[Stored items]
....................

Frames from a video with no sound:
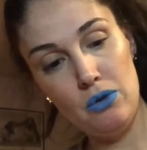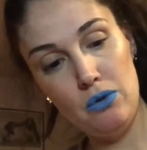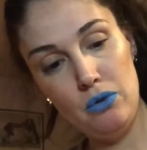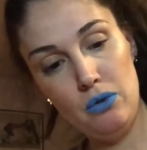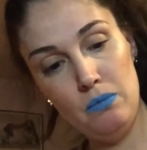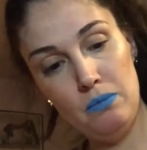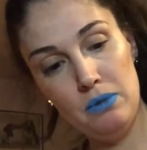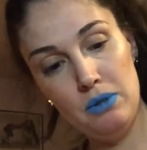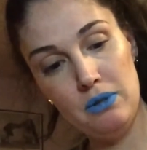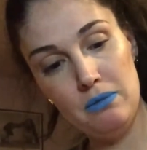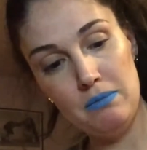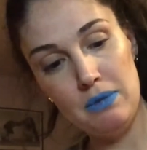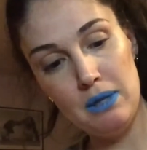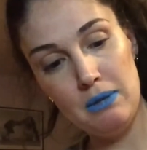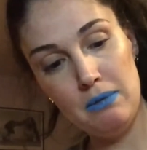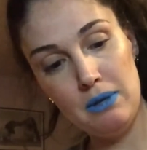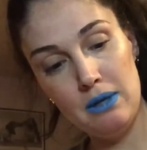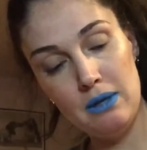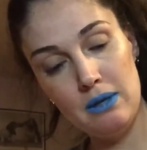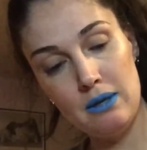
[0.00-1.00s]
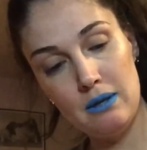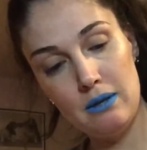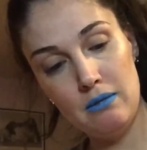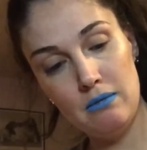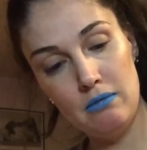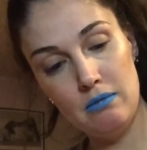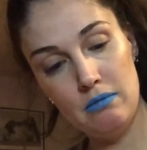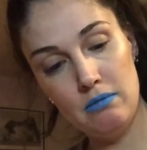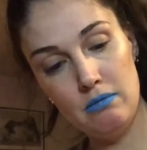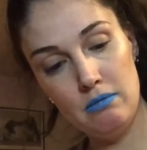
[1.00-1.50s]
Oops, maybe not.
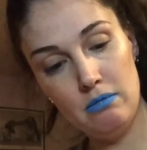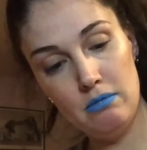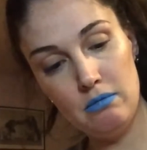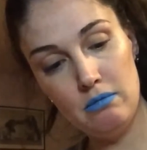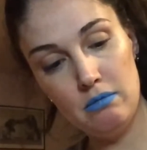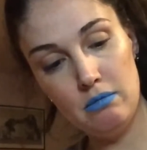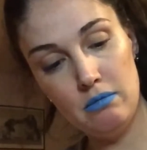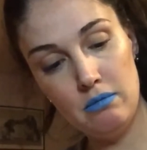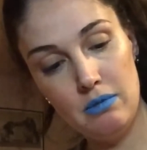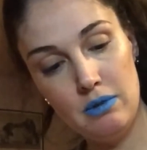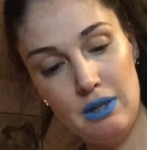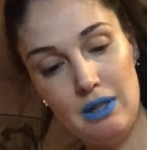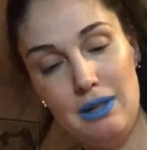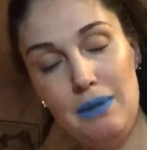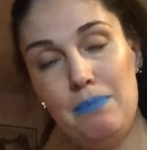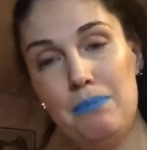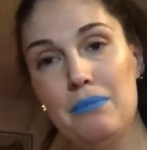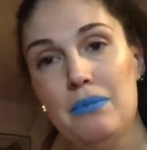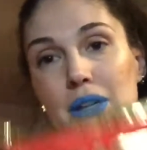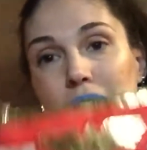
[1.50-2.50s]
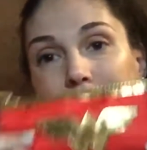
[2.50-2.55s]
Yep.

....................

Skipping any images, write out all the data exactly.

Frames from a video with no sound:
[0.00-1.00s]
[1.00-1.50s]
Oops, maybe not.
[1.50-2.50s]
[2.50-2.55s]
Yep.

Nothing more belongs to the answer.